Treat money as speech, discourage low-income voters from voting (as Republican politicians are doing in every state they control), and do whatever possible to encourage financial inequality (let’s get rid of the death tax!). It’s an amazingly clear agenda. Replace government of the people with government of the few and make sure the few are the rich!

Justice Anthony Kennedy, Champion of Equal Rights?

On PBS’s Religious & Ethics NewsWeekly program this morning, a correspondent referred to Supreme Court Justice Anthony Kennedy as a “champion of equal rights” for gay people. He called Justice Kennedy a “champion” because Kennedy has voted with the majority more than once for gay rights, most recently this week when the Supreme Court declared the so-called “Defense of Marriage Act” to be unconstitutional on a 5-4 vote.

Although Kennedy taking a liberal position on this issue is an excellent thing, it’s an exaggeration to refer to him as a “champion of equal rights”. After all, the only reason Kennedy stands out among the 5 justices who declared the law unconstitutional is that he tends to vote against equal rights (and common sense) in so many other cases. The other 4 justices are reliable votes for equal rights, so their votes aren’t newsworthy.

This week, for example, Kennedy joined his benighted right-wing brethren in throwing out the part of the Voting Rights Act that required certain states to get Justice Department approval before tinkering with their electoral laws. The immediate result of this Supreme Court decision is that some of those states (ones whose leaders committed treason in order to defend slavery) have already announced plans to make voting more difficult.
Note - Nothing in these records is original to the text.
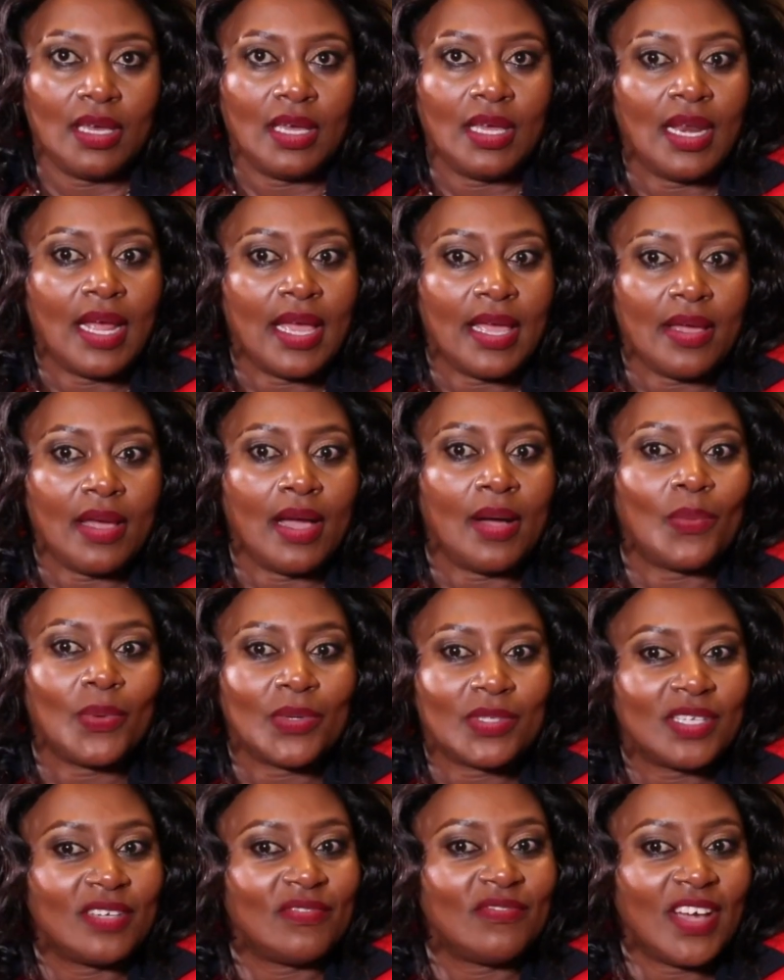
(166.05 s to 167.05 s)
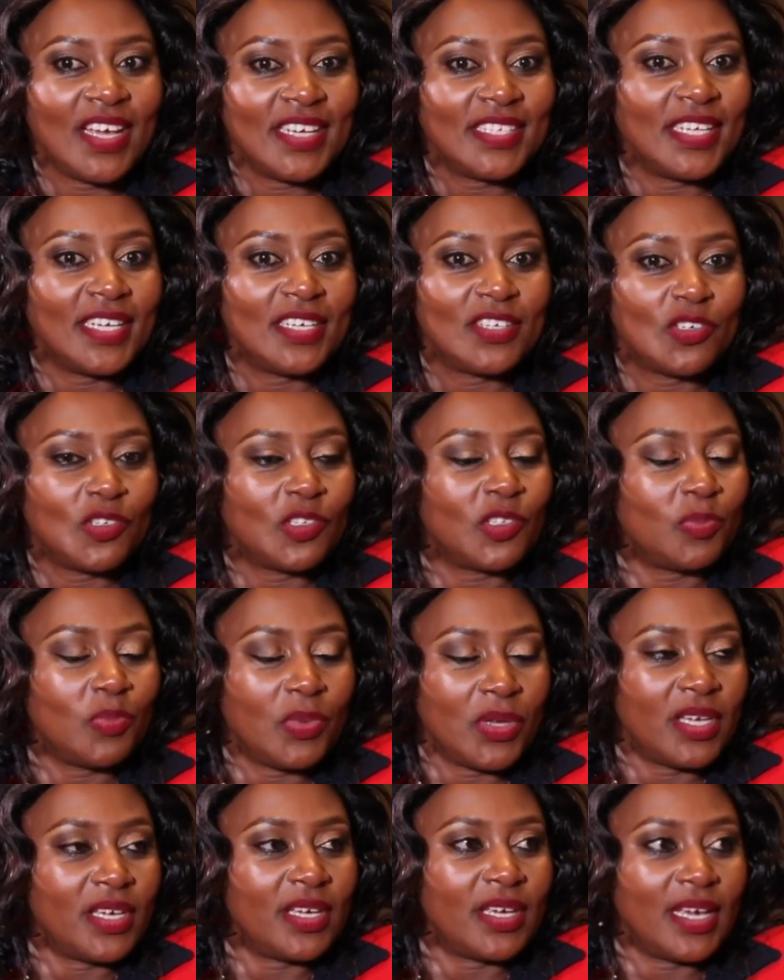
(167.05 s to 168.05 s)
And I was invited to
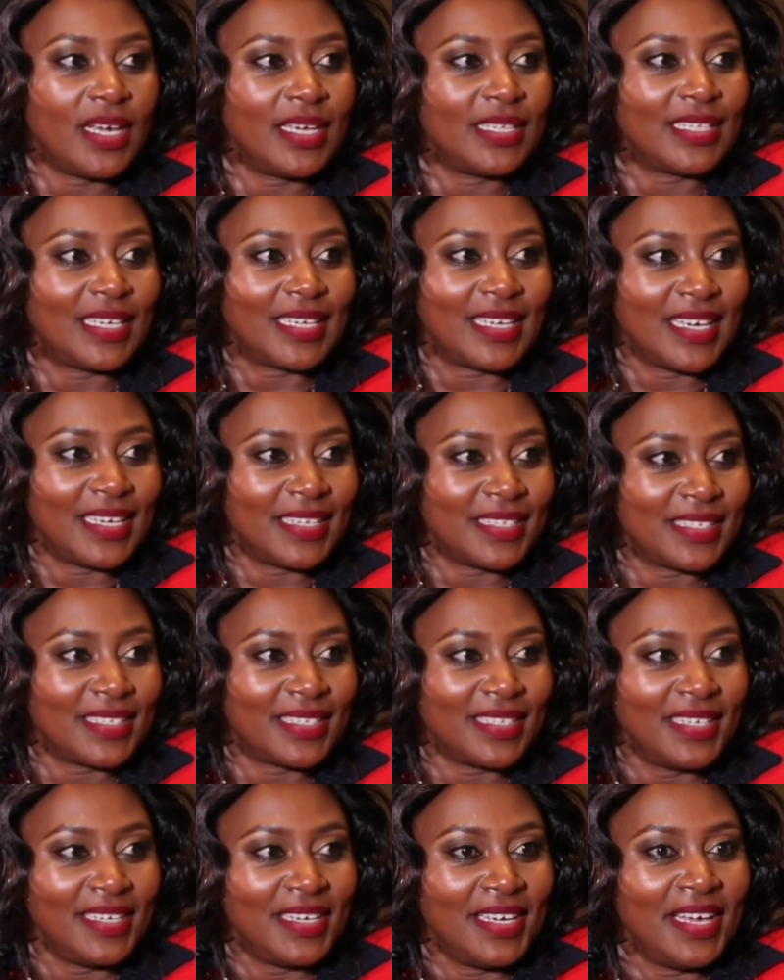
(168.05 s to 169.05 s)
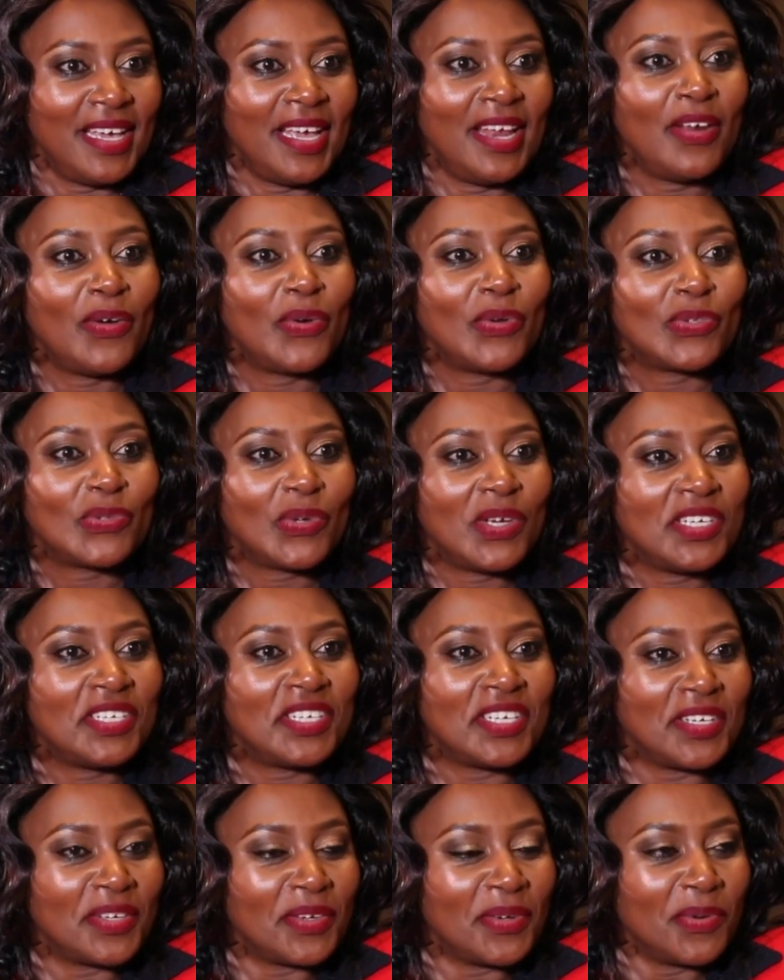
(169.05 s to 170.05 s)
speak as a guest. And I was
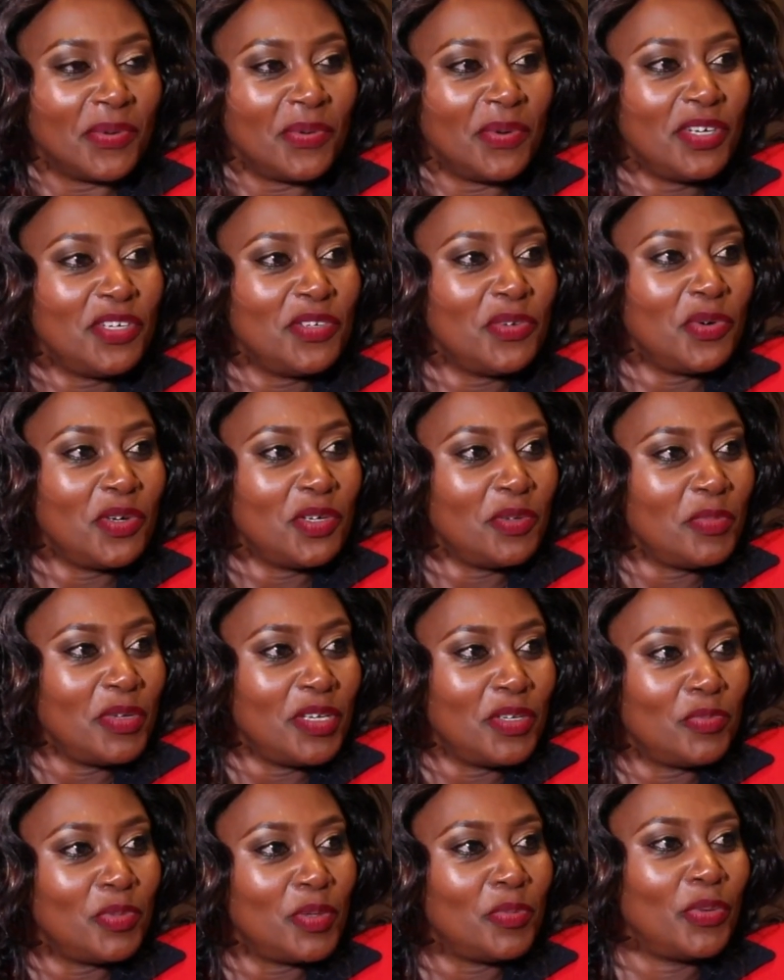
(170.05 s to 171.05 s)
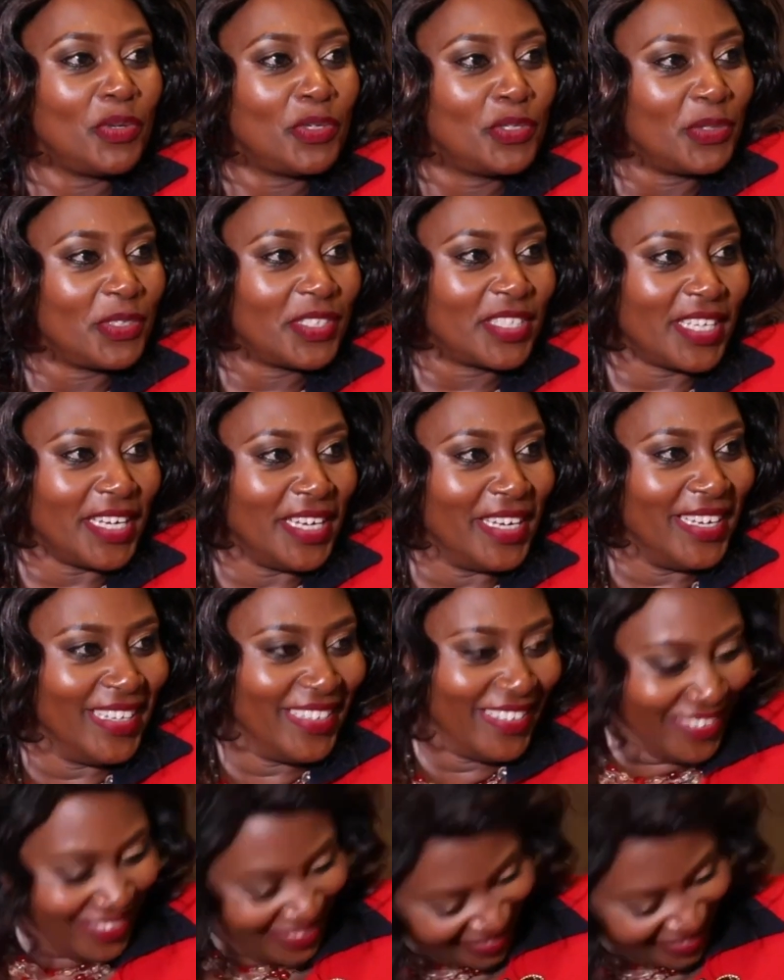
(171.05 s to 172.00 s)
wondering, what do you want people to say?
Everyone knows that the purpose of these restrictive voting laws so popular in certain states is to suppress turnout among blacks, Hispanics and the poor (who tend to vote Democratic), not to eliminate voter fraud (which has never been shown to exist to any mathematically significant degree at all).

So in a couple of cases this week, Justice Kennedy voted for equal rights. In a case that was at least equally important, he voted to make it more difficult for people to exercise their right as an American citizen to vote — not their right to vote as the holder of one or more specific forms of identification. People all over the world vote by showing up at the polls and getting their hands stamped. They don’t have to “prove” that they live where they live.

For your consideration: Supreme Court Justice Anthony Kennedy, champion of equal rights in a very limited sense.